[Start of section]

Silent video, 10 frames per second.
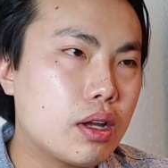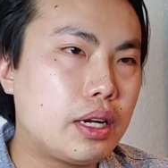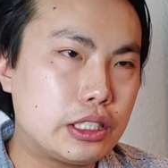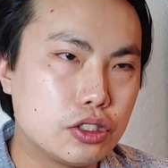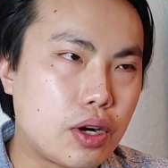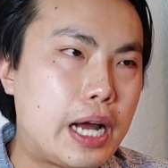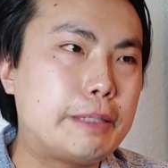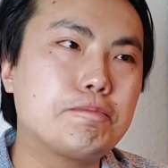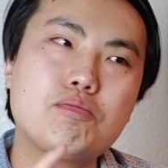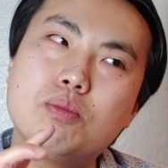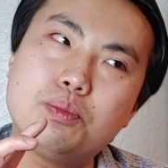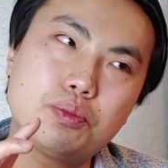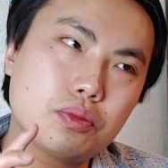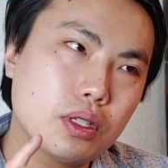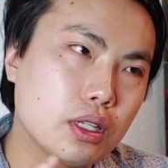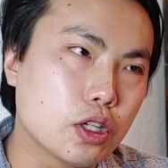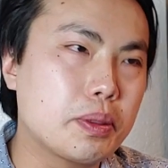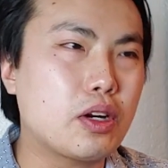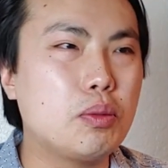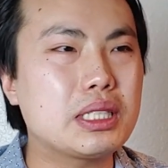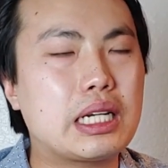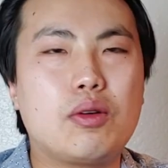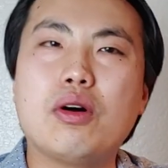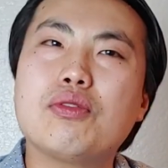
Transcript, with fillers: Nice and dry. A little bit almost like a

[End of section]
[Start of section]

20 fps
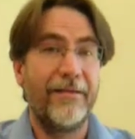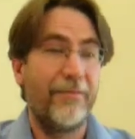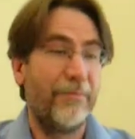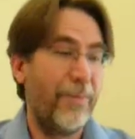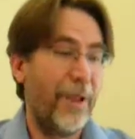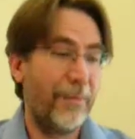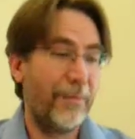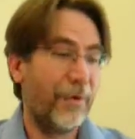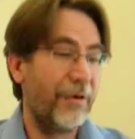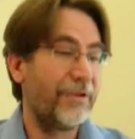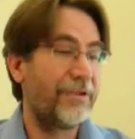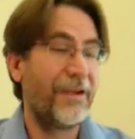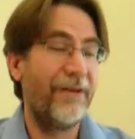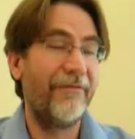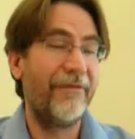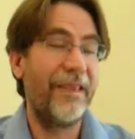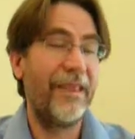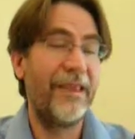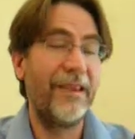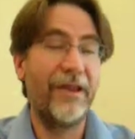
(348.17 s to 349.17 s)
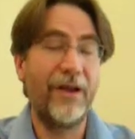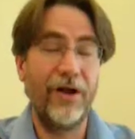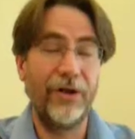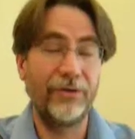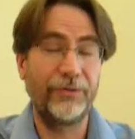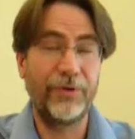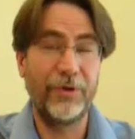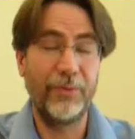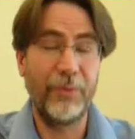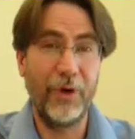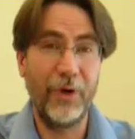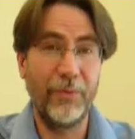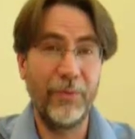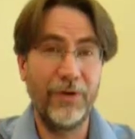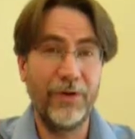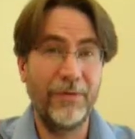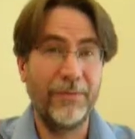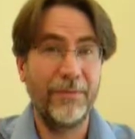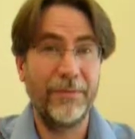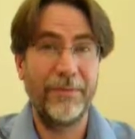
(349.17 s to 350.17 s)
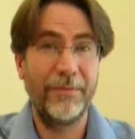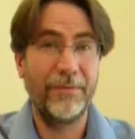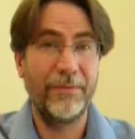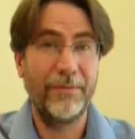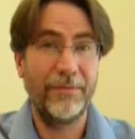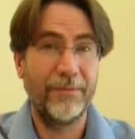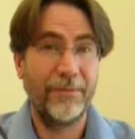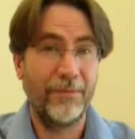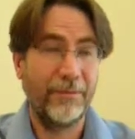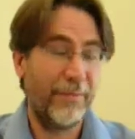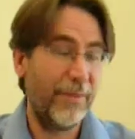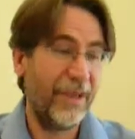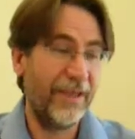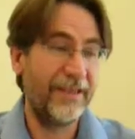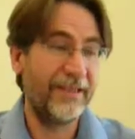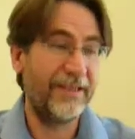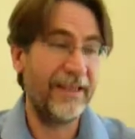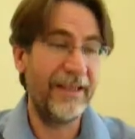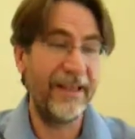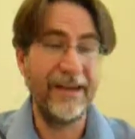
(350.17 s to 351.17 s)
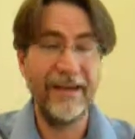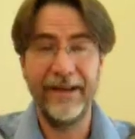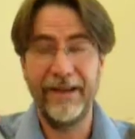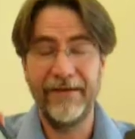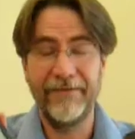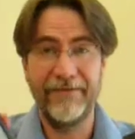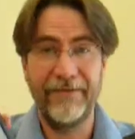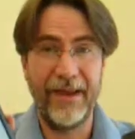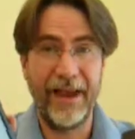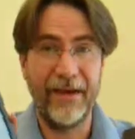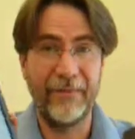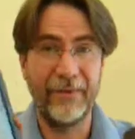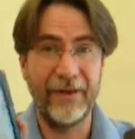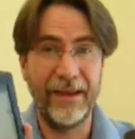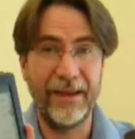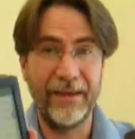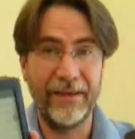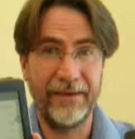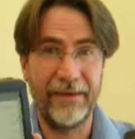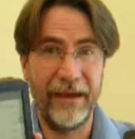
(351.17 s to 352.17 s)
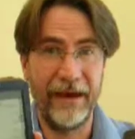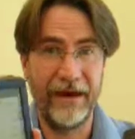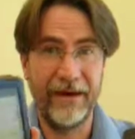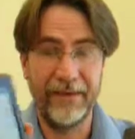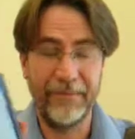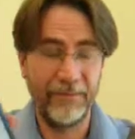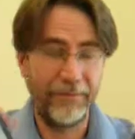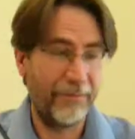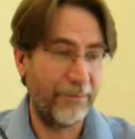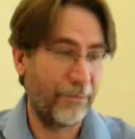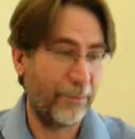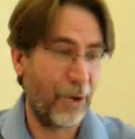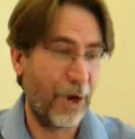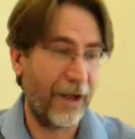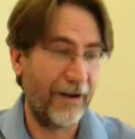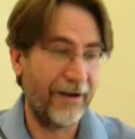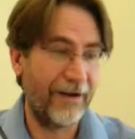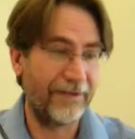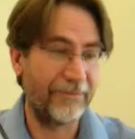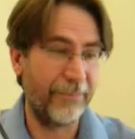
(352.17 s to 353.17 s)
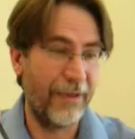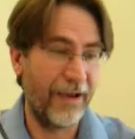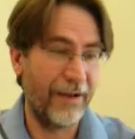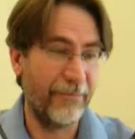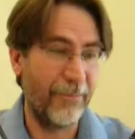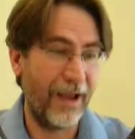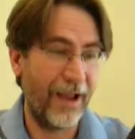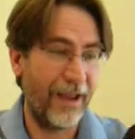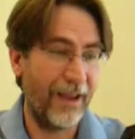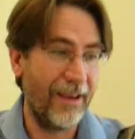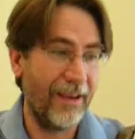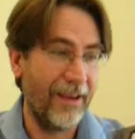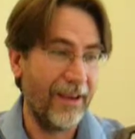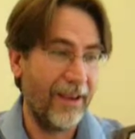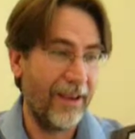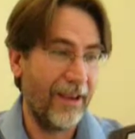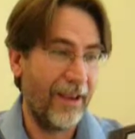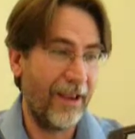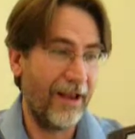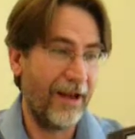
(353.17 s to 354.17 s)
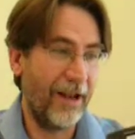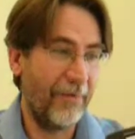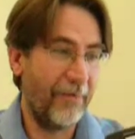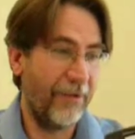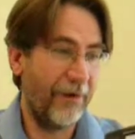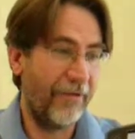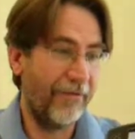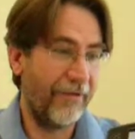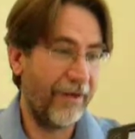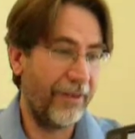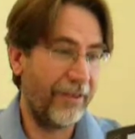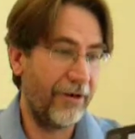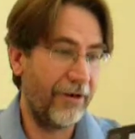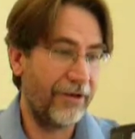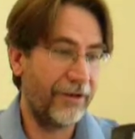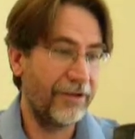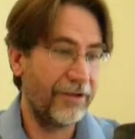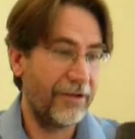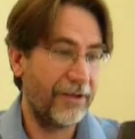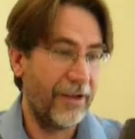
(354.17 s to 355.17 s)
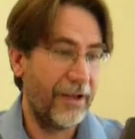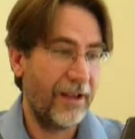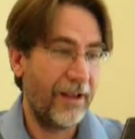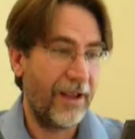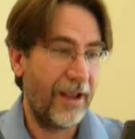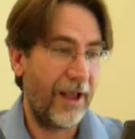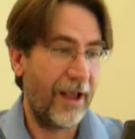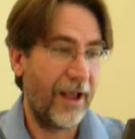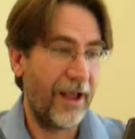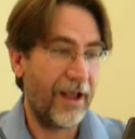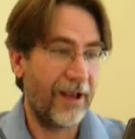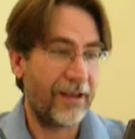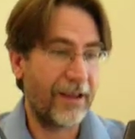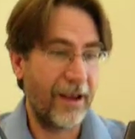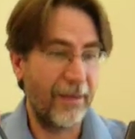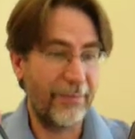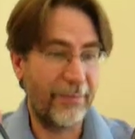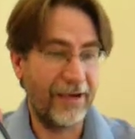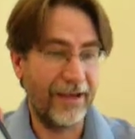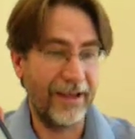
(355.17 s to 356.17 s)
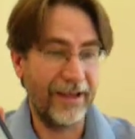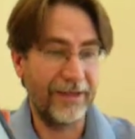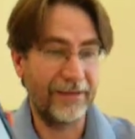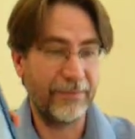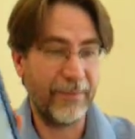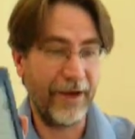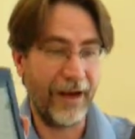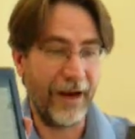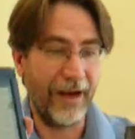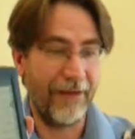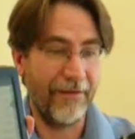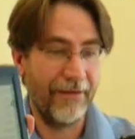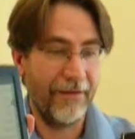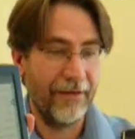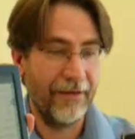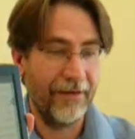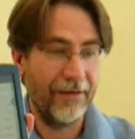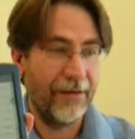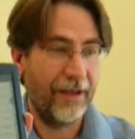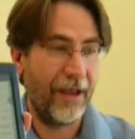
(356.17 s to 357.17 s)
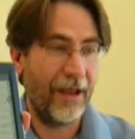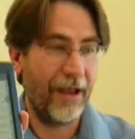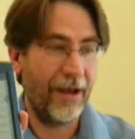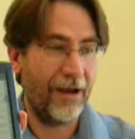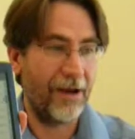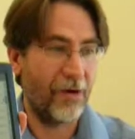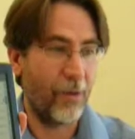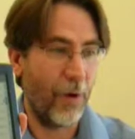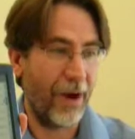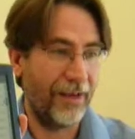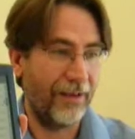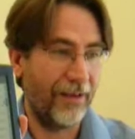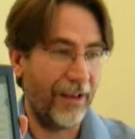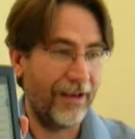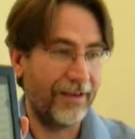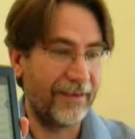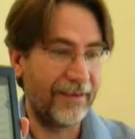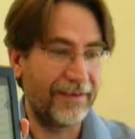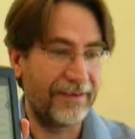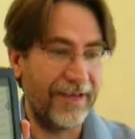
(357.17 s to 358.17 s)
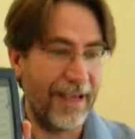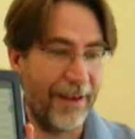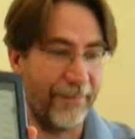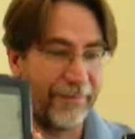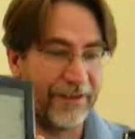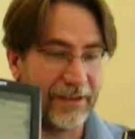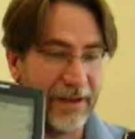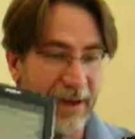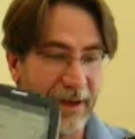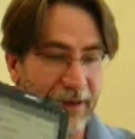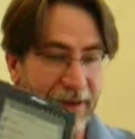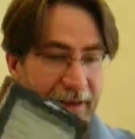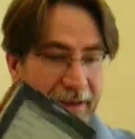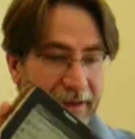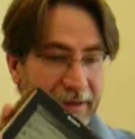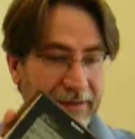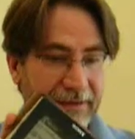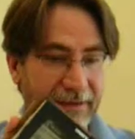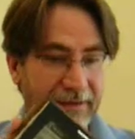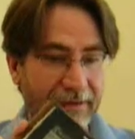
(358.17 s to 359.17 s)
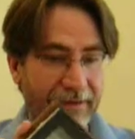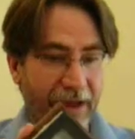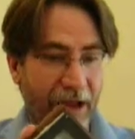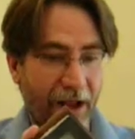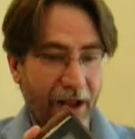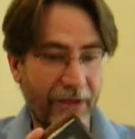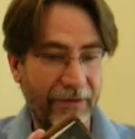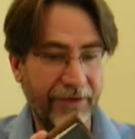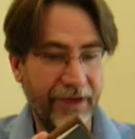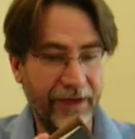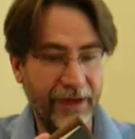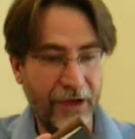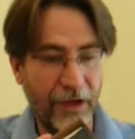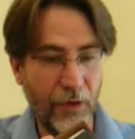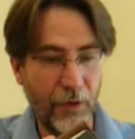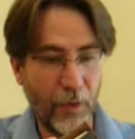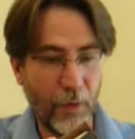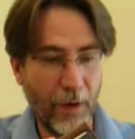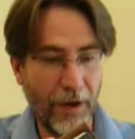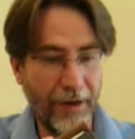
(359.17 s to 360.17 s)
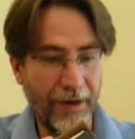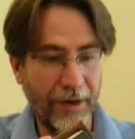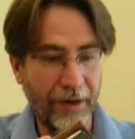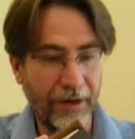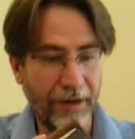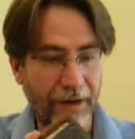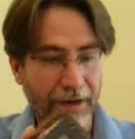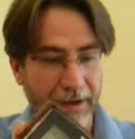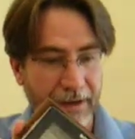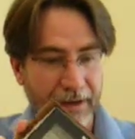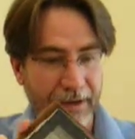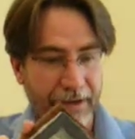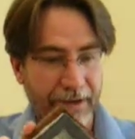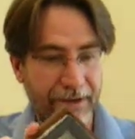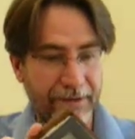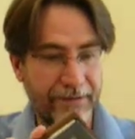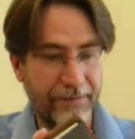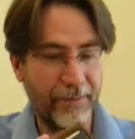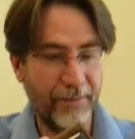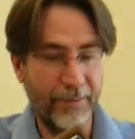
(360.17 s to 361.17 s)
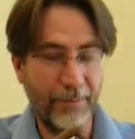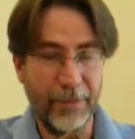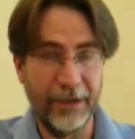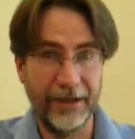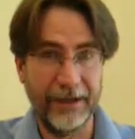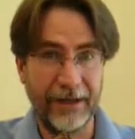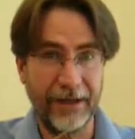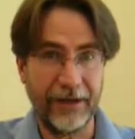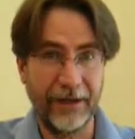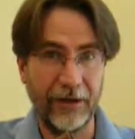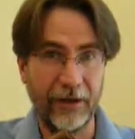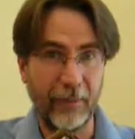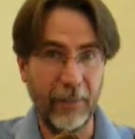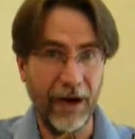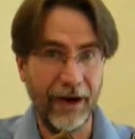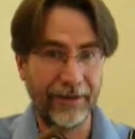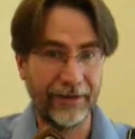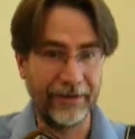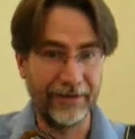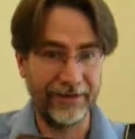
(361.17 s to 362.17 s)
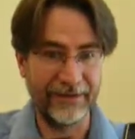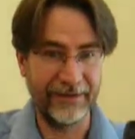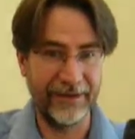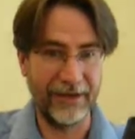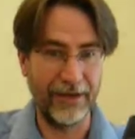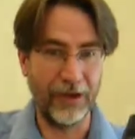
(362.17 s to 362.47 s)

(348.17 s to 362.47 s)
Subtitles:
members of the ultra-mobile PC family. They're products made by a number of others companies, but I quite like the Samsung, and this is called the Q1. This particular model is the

[End of section]
[Start of section]

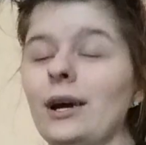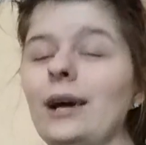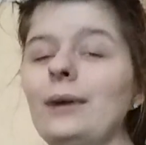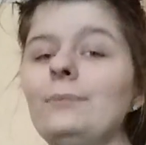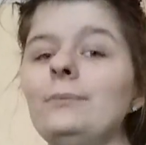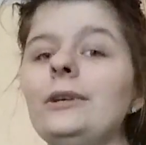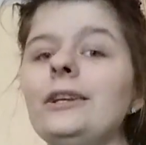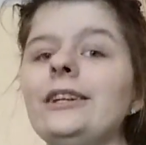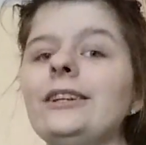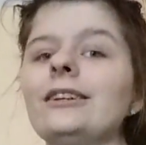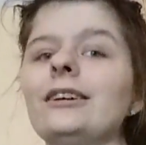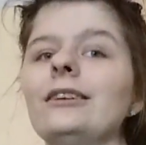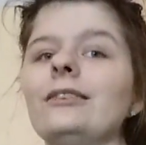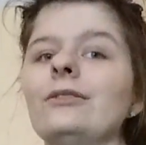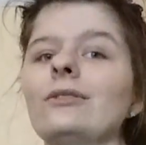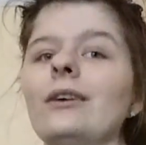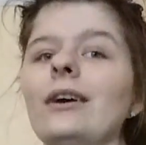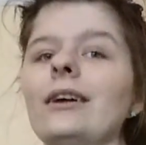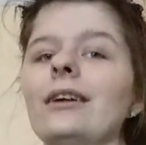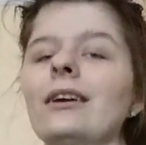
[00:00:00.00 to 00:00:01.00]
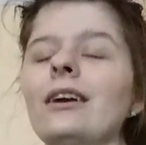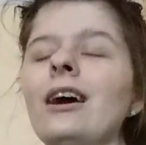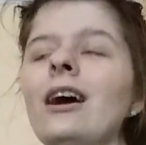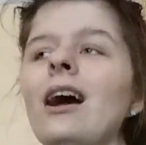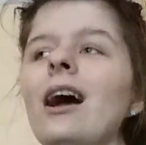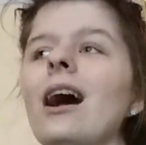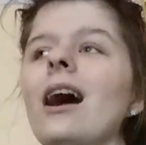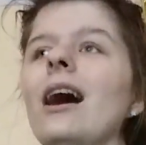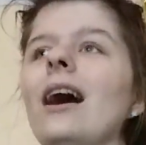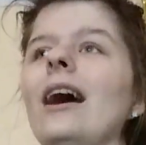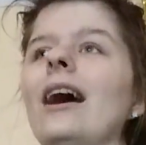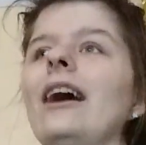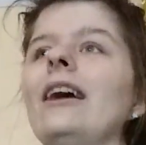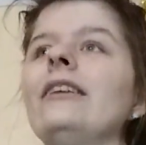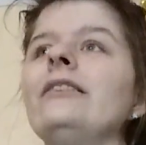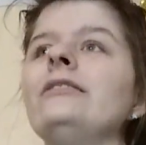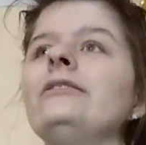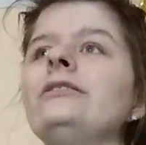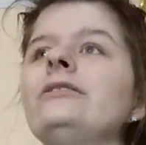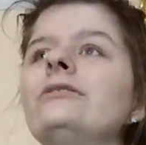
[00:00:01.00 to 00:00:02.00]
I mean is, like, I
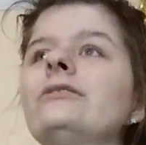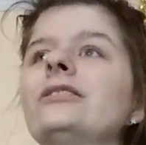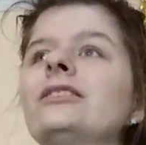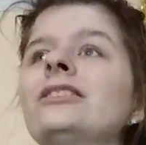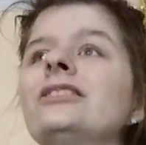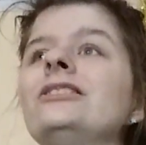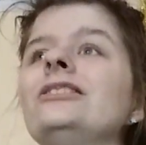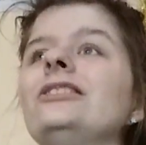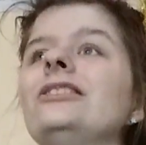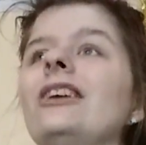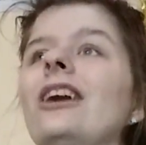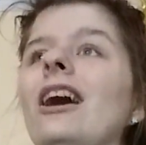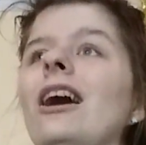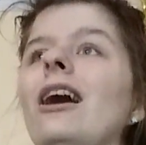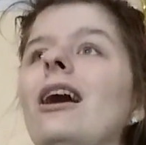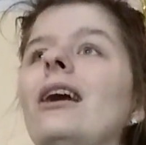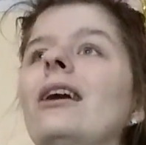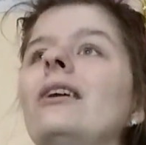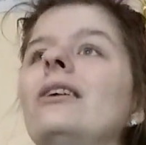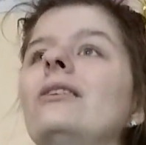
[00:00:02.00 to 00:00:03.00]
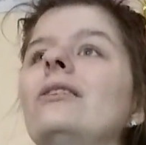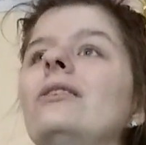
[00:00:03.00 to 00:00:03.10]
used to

[End of section]

> **What needs to be done**
Starting at the line that contains "Silent video, 10 frames per second." and ending at the line that contains "Transcript, with fillers: Nice", transcribe the material above exactly, excluding pictures.

> **Response area**
Silent video, 10 frames per second.
Transcript, with fillers: Nice and dry. A little bit almost like a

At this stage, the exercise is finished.